Estimated Annual Exceedance Probability Curve for Global Pneumonia and Influenza Deaths Caused by Influenza Pandemics, 2017.

The EP curve is a powerful tool that yields several key findings regarding the frequency and severity of potential pandemics. Applied to influenza pandemics, we find the following:

  • An influenza pandemic having the global mortality rate observed during the 2009 Swine flu pandemic (0.2–0.8 deaths per 10,000 persons) or worse has about a 3 percent probability of occurring in any given year.
  • In any given year, the probability of an influenza pandemic causing nearly 6 million pneumonia and influenza deaths (8 deaths per 10,000 persons) or more globally is 1 percent.
  • The annual probability of an influenza pandemic’s meeting or exceeding the global mortality rate of the 1918 Spanish flu pandemic (111–555 deaths per 10,000 persons) is less than 0.02 percent.
  • As indicated by the heavy tail of the EP curve, most of the potential burden from influenza pandemics comes from the most severe pandemics.

Table 17.4 shows select EPs for influenza pandemics in low-, middle-, and high-income countries, based on further analysis of the event catalog. For example, in any given year, all LICs combined have a 3 percent probability of experiencing at least 140,000 deaths attributable to an influenza pandemic and a 0.1 percent chance of experiencing at least 8.3 million deaths. LICs bear a substantial burden of mortality risk from influenza pandemics. Strikingly, LICs contain only about 9 percent of the global population, yet they would contribute nearly 25 percent of deaths during an influenza pandemic.

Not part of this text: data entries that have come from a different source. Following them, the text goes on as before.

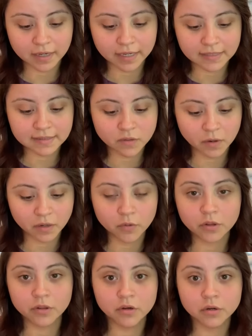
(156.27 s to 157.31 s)
Like I didn't want to go
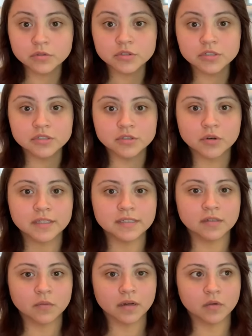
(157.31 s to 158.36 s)
to the grocery store. I
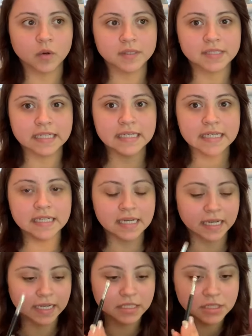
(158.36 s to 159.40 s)
didn't want to go out to eat.
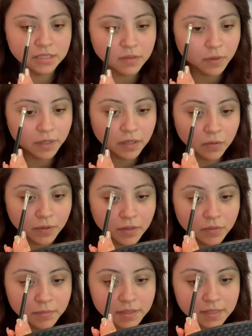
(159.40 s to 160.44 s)
Like I just didn't want to go
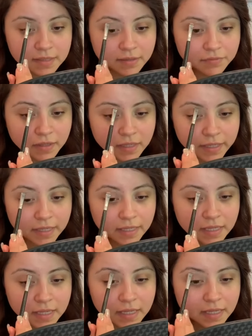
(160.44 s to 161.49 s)
anywhere because I felt like
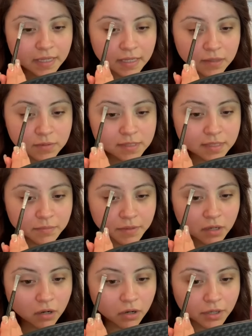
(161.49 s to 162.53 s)
it was going to be
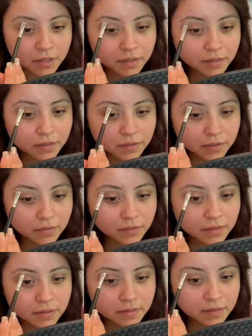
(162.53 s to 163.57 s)
hard, you know?
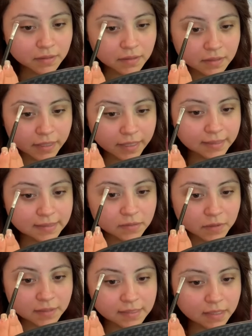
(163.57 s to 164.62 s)
Like I didn't
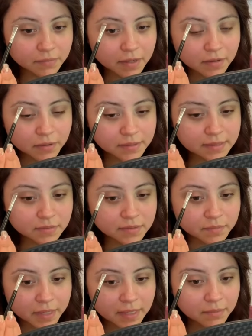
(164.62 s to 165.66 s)
want to take him out because he was
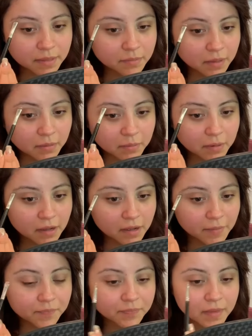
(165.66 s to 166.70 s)
a baby, blah, blah, blah.
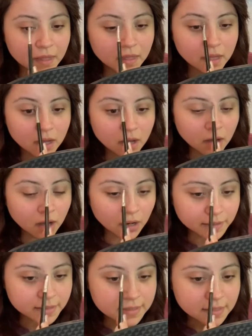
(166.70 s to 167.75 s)

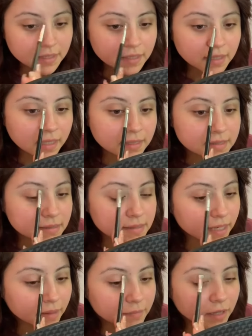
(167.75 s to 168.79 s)
Honestly, that's the
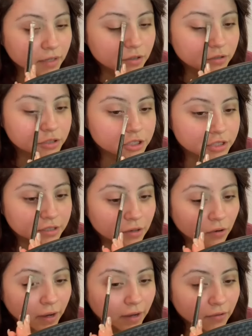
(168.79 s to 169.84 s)
time that you should
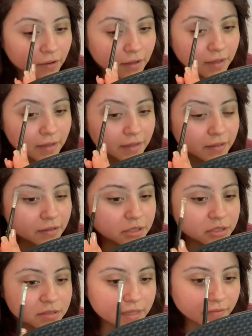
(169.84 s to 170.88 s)
go out. You
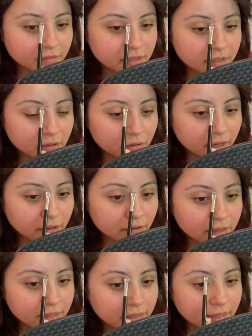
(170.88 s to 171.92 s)
should definitely go out,
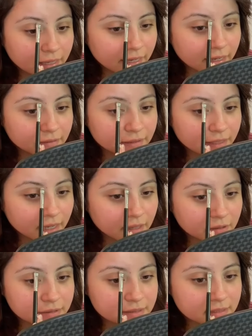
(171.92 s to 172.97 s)
get out the
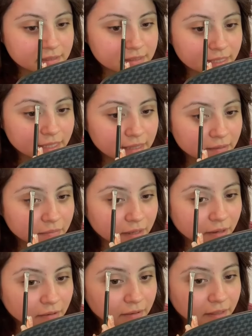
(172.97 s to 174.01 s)
house, take them
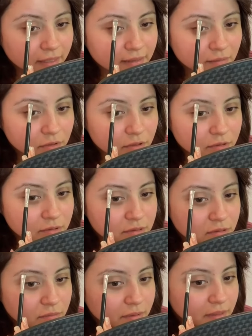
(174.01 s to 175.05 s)
out, get them used
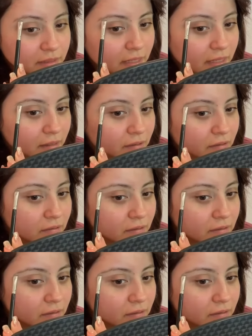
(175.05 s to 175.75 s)
to being out.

Based on the event catalog, the average estimated global mortality from pneumonia and influenza during an influenza pandemic is more than 7.3 million deaths. However, because influenza pandemics occur on average once every 25–30 years, the average annual pneumonia and influenza mortality from influenza pandemics is a little more than 230,000 deaths. This is comparable to seasonal influenza, which worldwide causes at least 250,000 deaths annually (WHO 2016b). Although both numbers reflect an annual average, they differ in the combination of frequency and severity. Seasonal influenza deaths occur every year, but pandemic influenza deaths occur much less frequently, are concentrated in larger spikes, and affect a younger demographic.

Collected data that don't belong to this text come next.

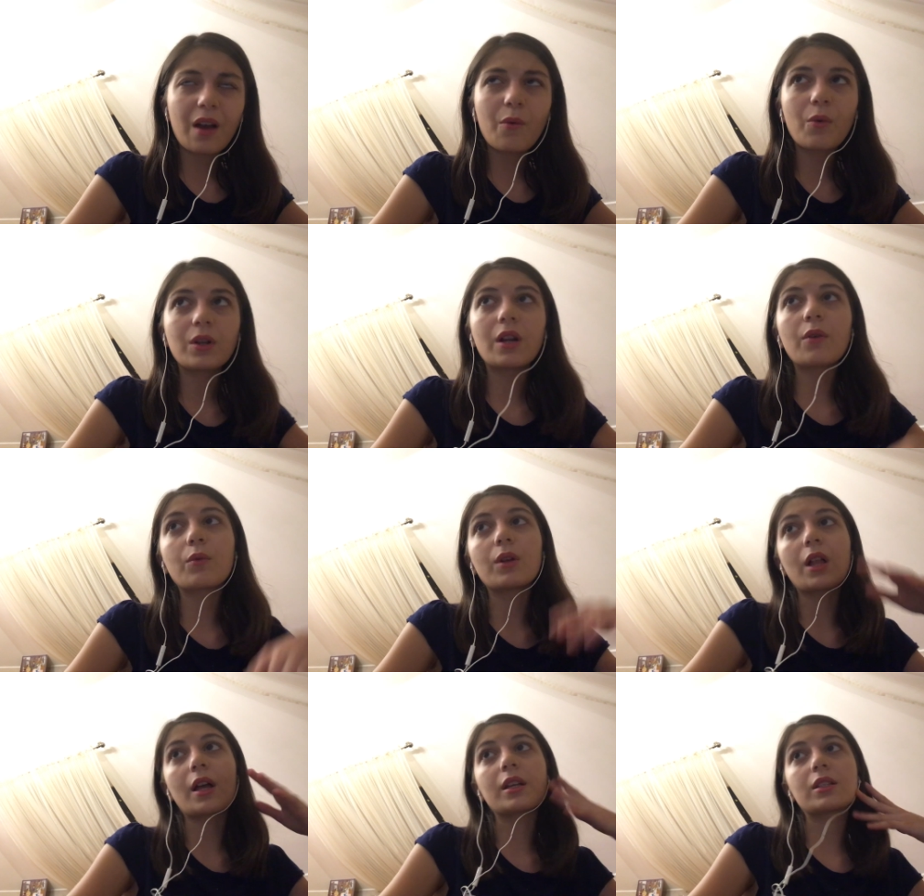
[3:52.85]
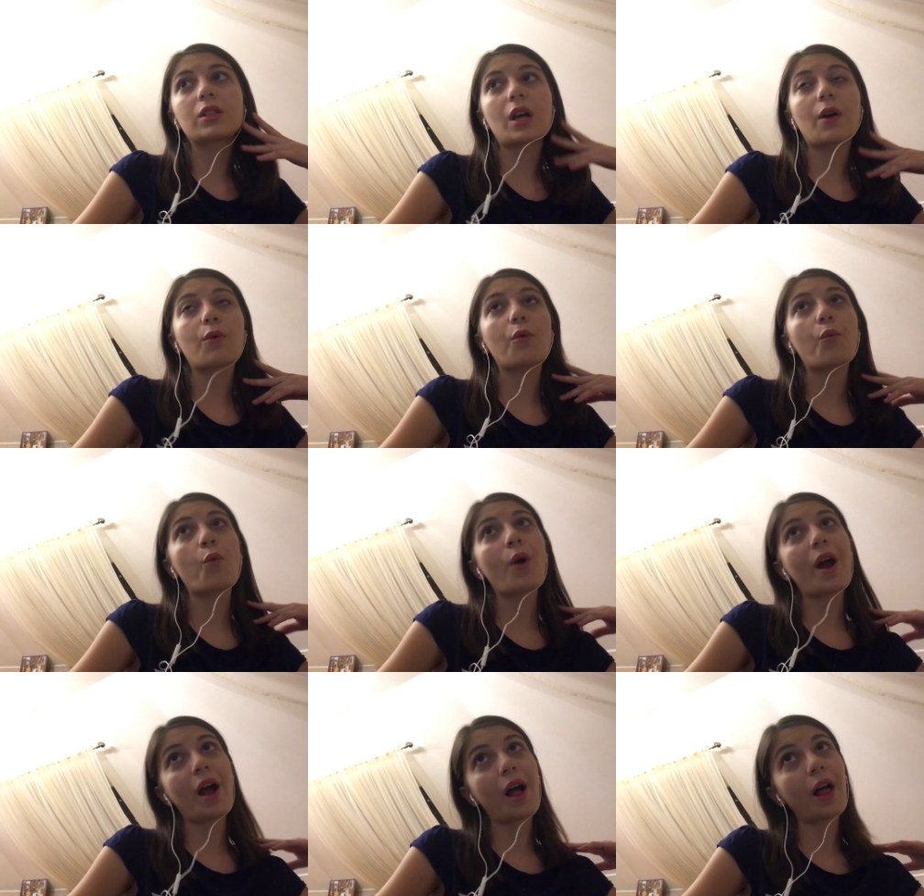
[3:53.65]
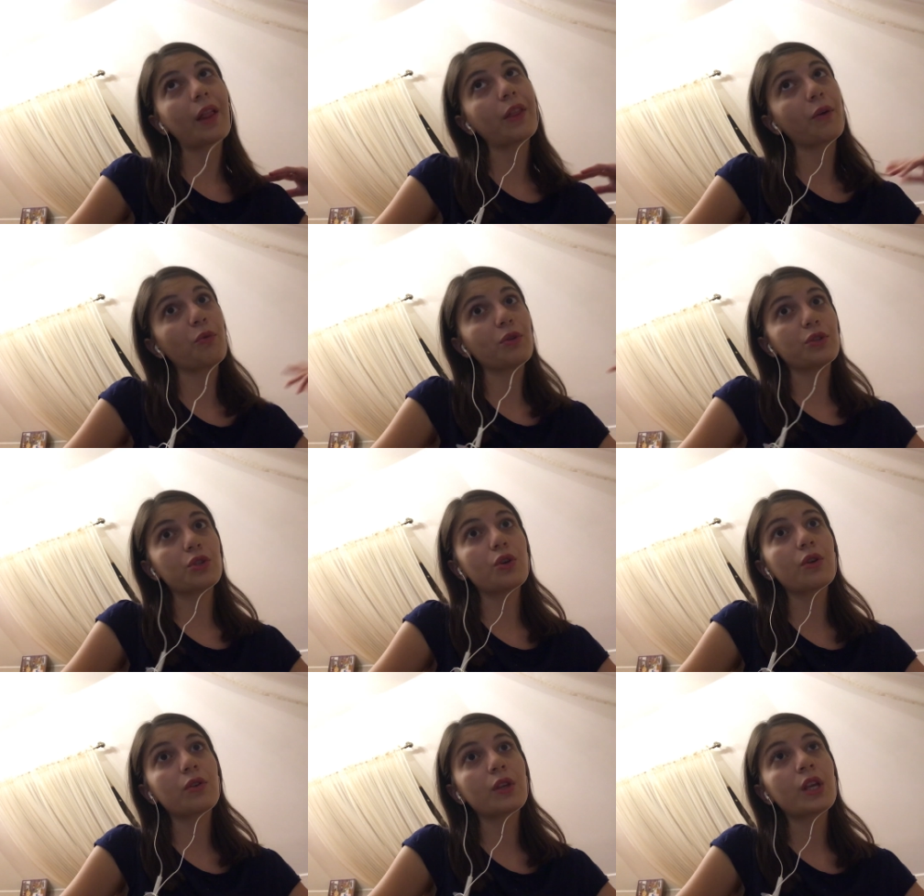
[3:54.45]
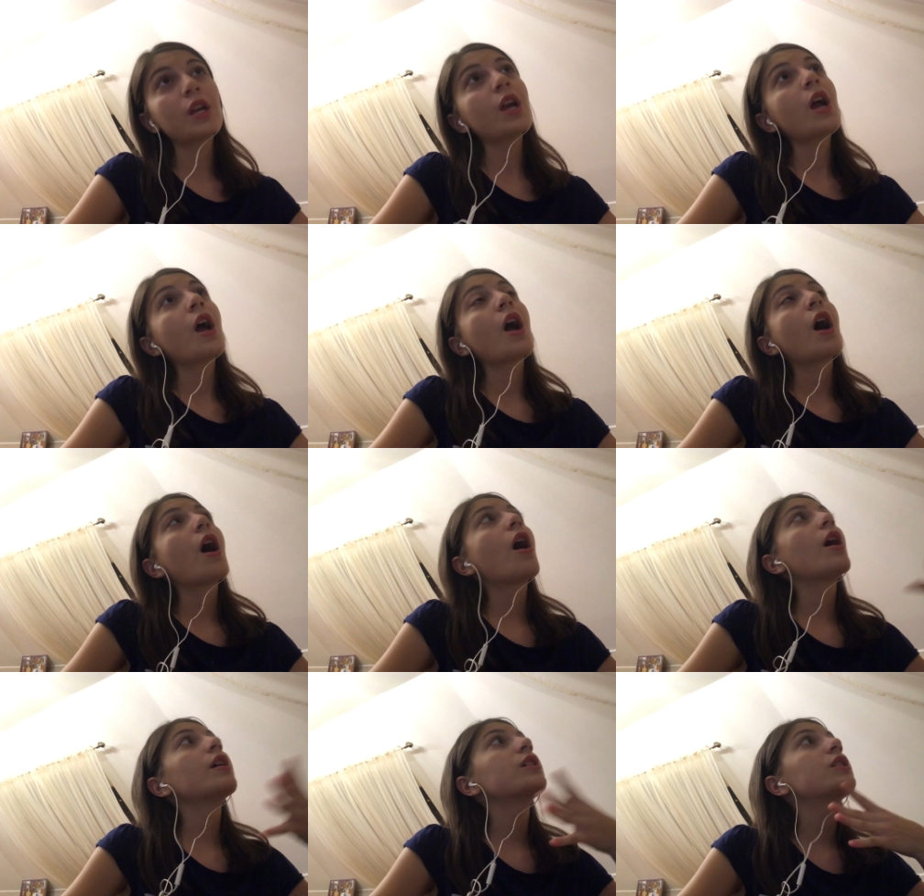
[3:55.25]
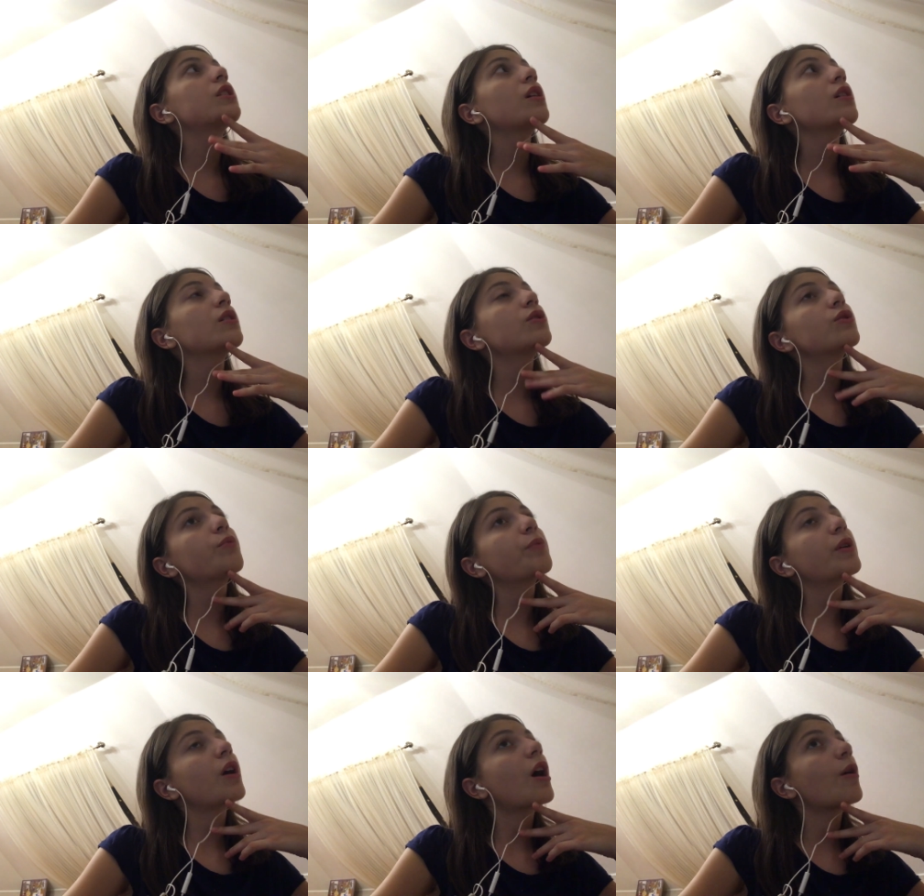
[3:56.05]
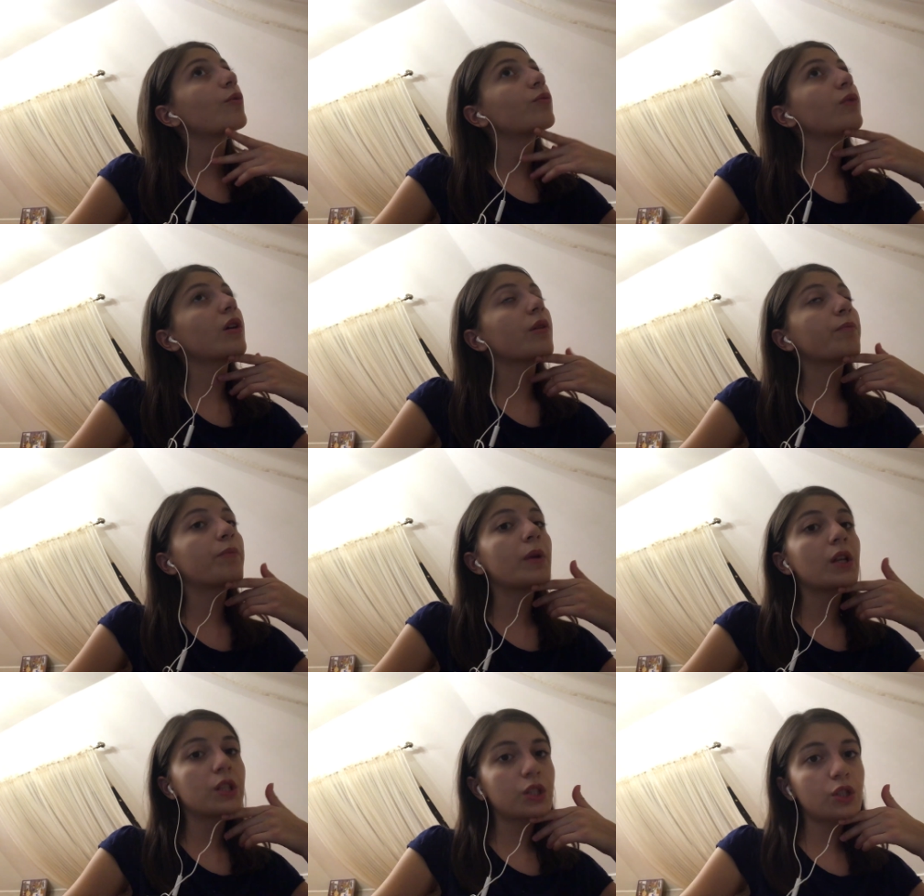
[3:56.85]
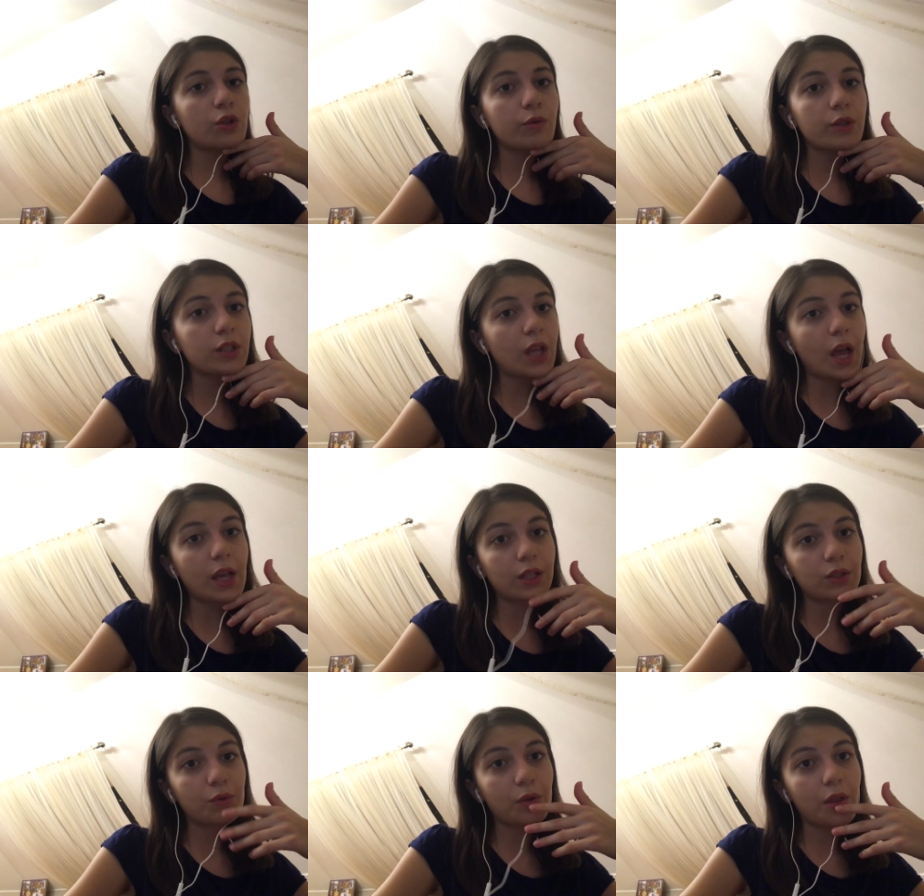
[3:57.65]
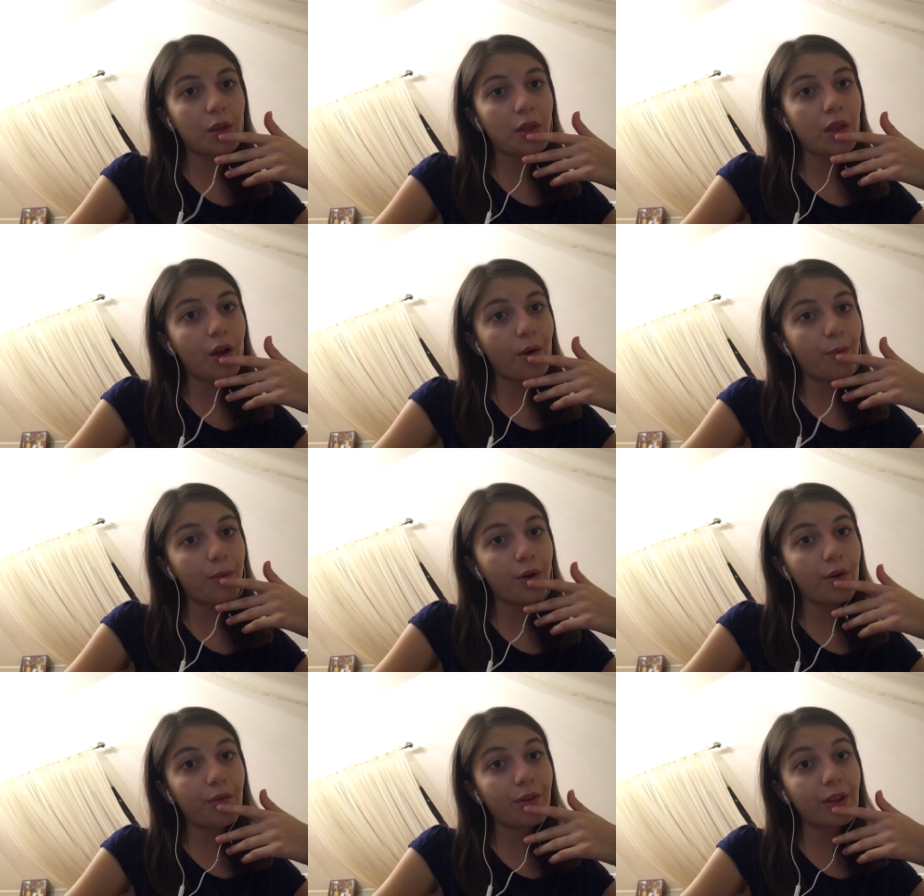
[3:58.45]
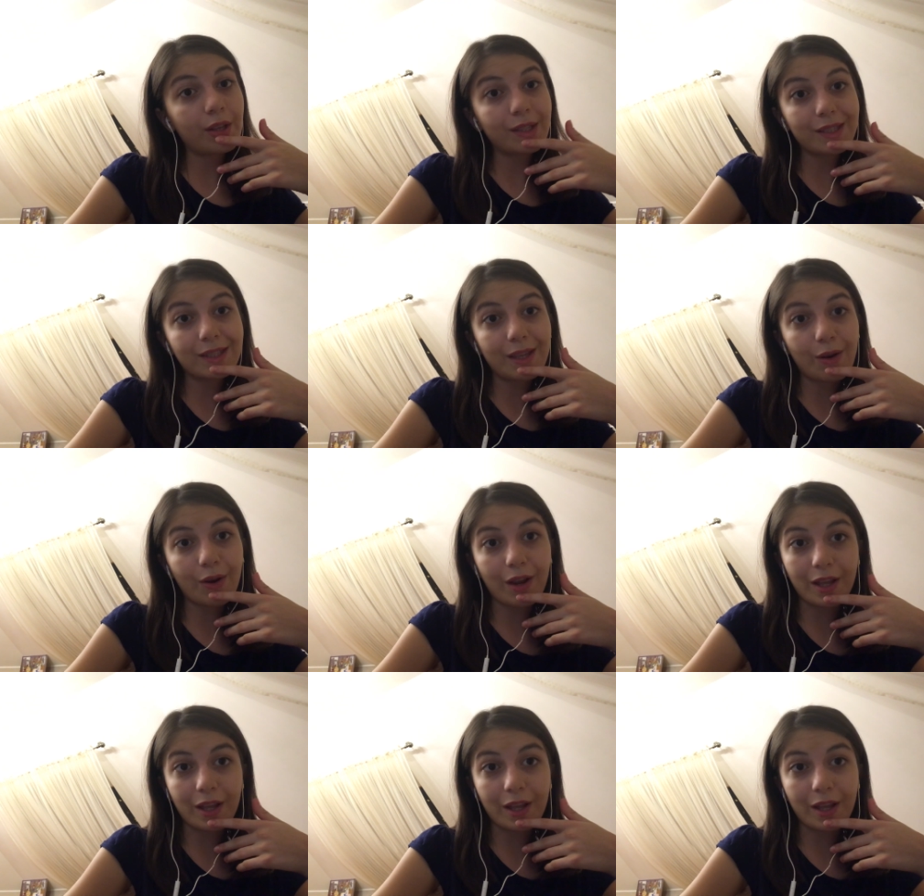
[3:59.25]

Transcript: When I realized how well they were doing, I started to become a bit too obsessed with the number of hits they're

When pandemics cause large morbidity and mortality spikes, they are much more likely to overwhelm health systems. Overwhelmed health systems and other indirect effects may contribute to a 2.3-fold increase in all-cause mortality during pandemics, although attribution of the causative agent is difficult (Simonsen and others 2013). If indirect deaths are taken into account, the average annual global deaths from influenza pandemics could be greater than 520,000, although there is a significant uncertainty in the estimate.

Pandemics caused by pathogens other than influenza also must be considered. Novel coronaviruses (such as SARS-CoV), filoviruses (such as Ebola virus), and flaviviruses (such as Zika virus) have caused large epidemics and pandemics. These viruses, like influenza, are ribonucleic acid viruses that have high mutation rates. Noninfluenza viruses typically cause more frequent, smaller epidemics but also an overall lower burden of morbidity and mortality than pandemic influenza. For diseases caused by coronaviruses and filoviruses, the lower burden stems from the mode of transmission, which often requires closer and more sustained contact than influenza does to spread.